Write the entries out again exactly; any picture among them gets left out.

** Opening Data shown block **

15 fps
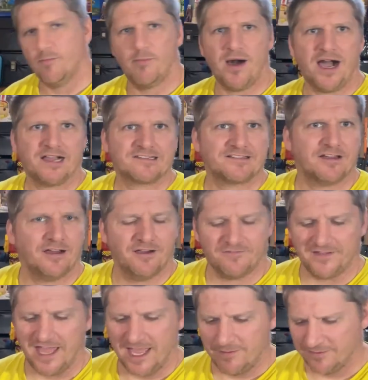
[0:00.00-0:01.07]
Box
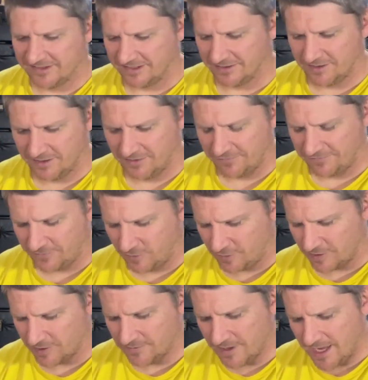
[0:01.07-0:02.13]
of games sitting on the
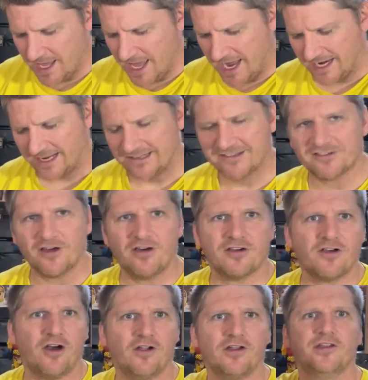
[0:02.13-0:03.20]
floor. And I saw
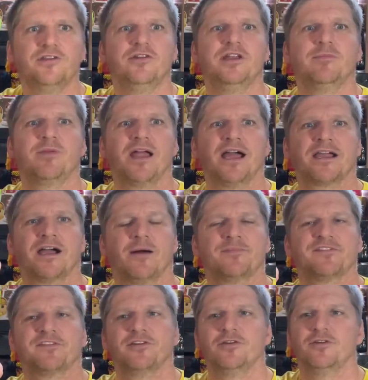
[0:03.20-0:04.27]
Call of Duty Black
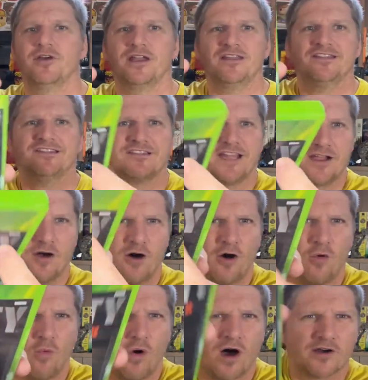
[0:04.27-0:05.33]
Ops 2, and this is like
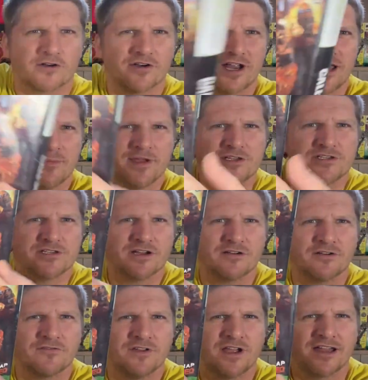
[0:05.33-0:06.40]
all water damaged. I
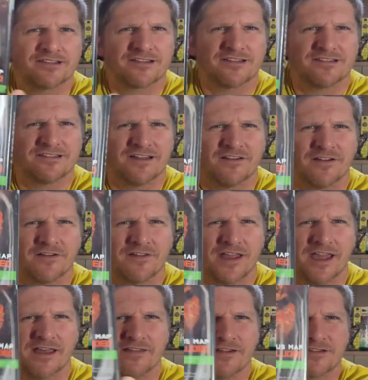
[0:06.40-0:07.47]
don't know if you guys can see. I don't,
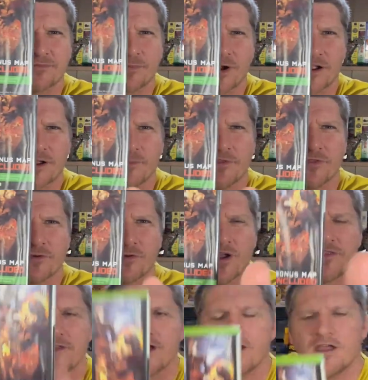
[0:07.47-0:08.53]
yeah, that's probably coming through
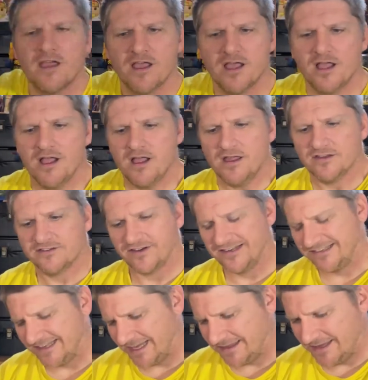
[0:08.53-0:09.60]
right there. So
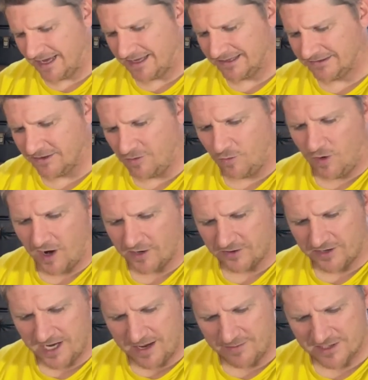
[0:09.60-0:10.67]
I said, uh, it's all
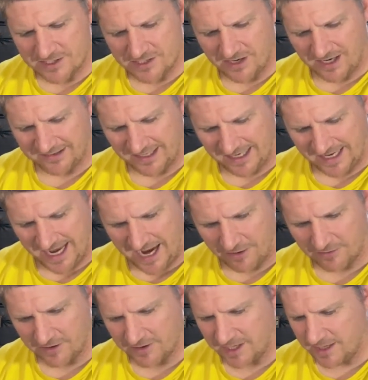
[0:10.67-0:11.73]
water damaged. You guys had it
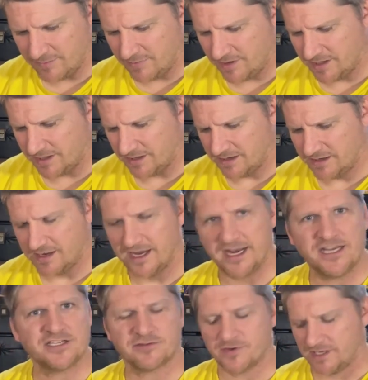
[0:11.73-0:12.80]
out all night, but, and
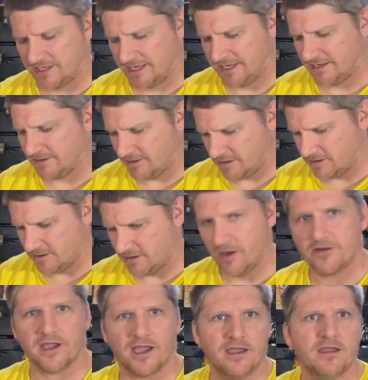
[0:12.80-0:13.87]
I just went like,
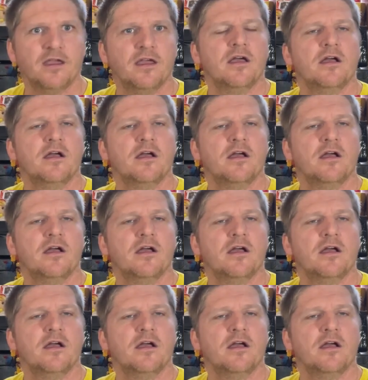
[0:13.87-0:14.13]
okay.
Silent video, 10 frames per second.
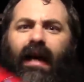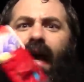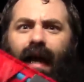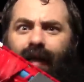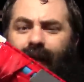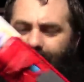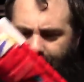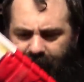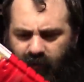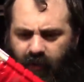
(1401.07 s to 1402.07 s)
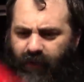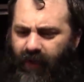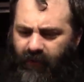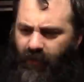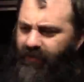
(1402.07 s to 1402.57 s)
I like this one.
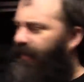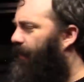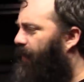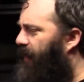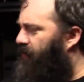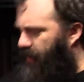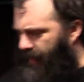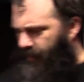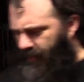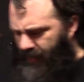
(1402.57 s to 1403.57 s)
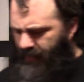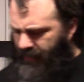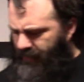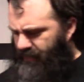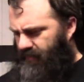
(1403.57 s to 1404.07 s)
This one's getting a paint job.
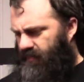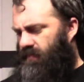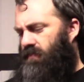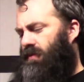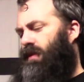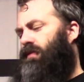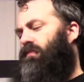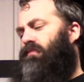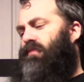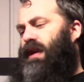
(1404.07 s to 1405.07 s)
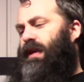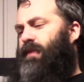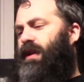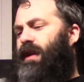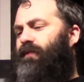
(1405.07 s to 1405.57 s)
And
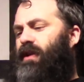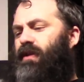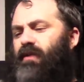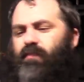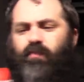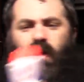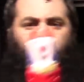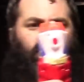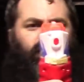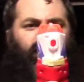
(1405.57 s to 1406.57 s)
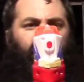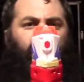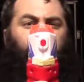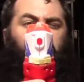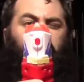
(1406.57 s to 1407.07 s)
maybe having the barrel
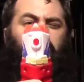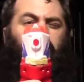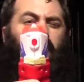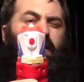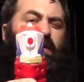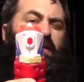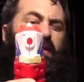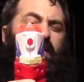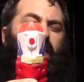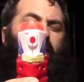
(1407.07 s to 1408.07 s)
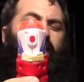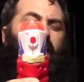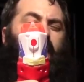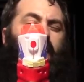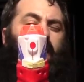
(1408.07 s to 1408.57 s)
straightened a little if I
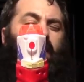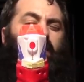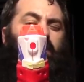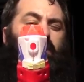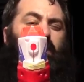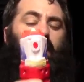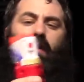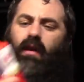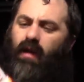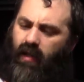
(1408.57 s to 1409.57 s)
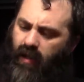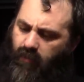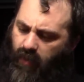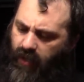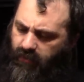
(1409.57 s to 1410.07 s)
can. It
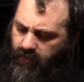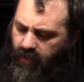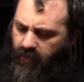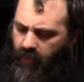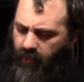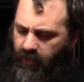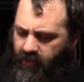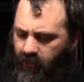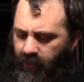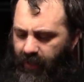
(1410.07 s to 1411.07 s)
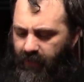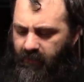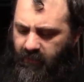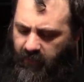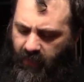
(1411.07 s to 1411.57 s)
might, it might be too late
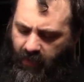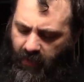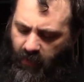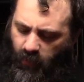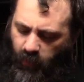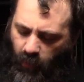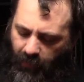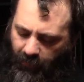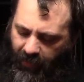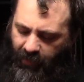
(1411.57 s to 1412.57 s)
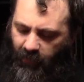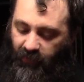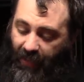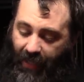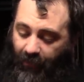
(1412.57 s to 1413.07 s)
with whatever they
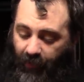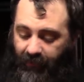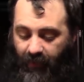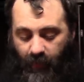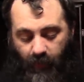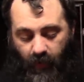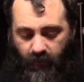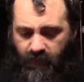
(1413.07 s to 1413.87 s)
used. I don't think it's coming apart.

** Closing Data shown block **

*Written solution*
15 fps
[0:00.00-0:01.07]
Box
[0:01.07-0:02.13]
of games sitting on the
[0:02.13-0:03.20]
floor. And I saw
[0:03.20-0:04.27]
Call of Duty Black
[0:04.27-0:05.33]
Ops 2, and this is like
[0:05.33-0:06.40]
all water damaged. I
[0:06.40-0:07.47]
don't know if you guys can see. I don't,
[0:07.47-0:08.53]
yeah, that's probably coming through
[0:08.53-0:09.60]
right there. So
[0:09.60-0:10.67]
I said, uh, it's all
[0:10.67-0:11.73]
water damaged. You guys had it
[0:11.73-0:12.80]
out all night, but, and
[0:12.80-0:13.87]
I just went like,
[0:13.87-0:14.13]
okay.
Silent video, 10 frames per second.
(1401.07 s to 1402.07 s)
(1402.07 s to 1402.57 s)
I like this one.
(1402.57 s to 1403.57 s)
(1403.57 s to 1404.07 s)
This one's getting a paint job.
(1404.07 s to 1405.07 s)
(1405.07 s to 1405.57 s)
And
(1405.57 s to 1406.57 s)
(1406.57 s to 1407.07 s)
maybe having the barrel
(1407.07 s to 1408.07 s)
(1408.07 s to 1408.57 s)
straightened a little if I
(1408.57 s to 1409.57 s)
(1409.57 s to 1410.07 s)
can. It
(1410.07 s to 1411.07 s)
(1411.07 s to 1411.57 s)
might, it might be too late
(1411.57 s to 1412.57 s)
(1412.57 s to 1413.07 s)
with whatever they
(1413.07 s to 1413.87 s)
used. I don't think it's coming apart.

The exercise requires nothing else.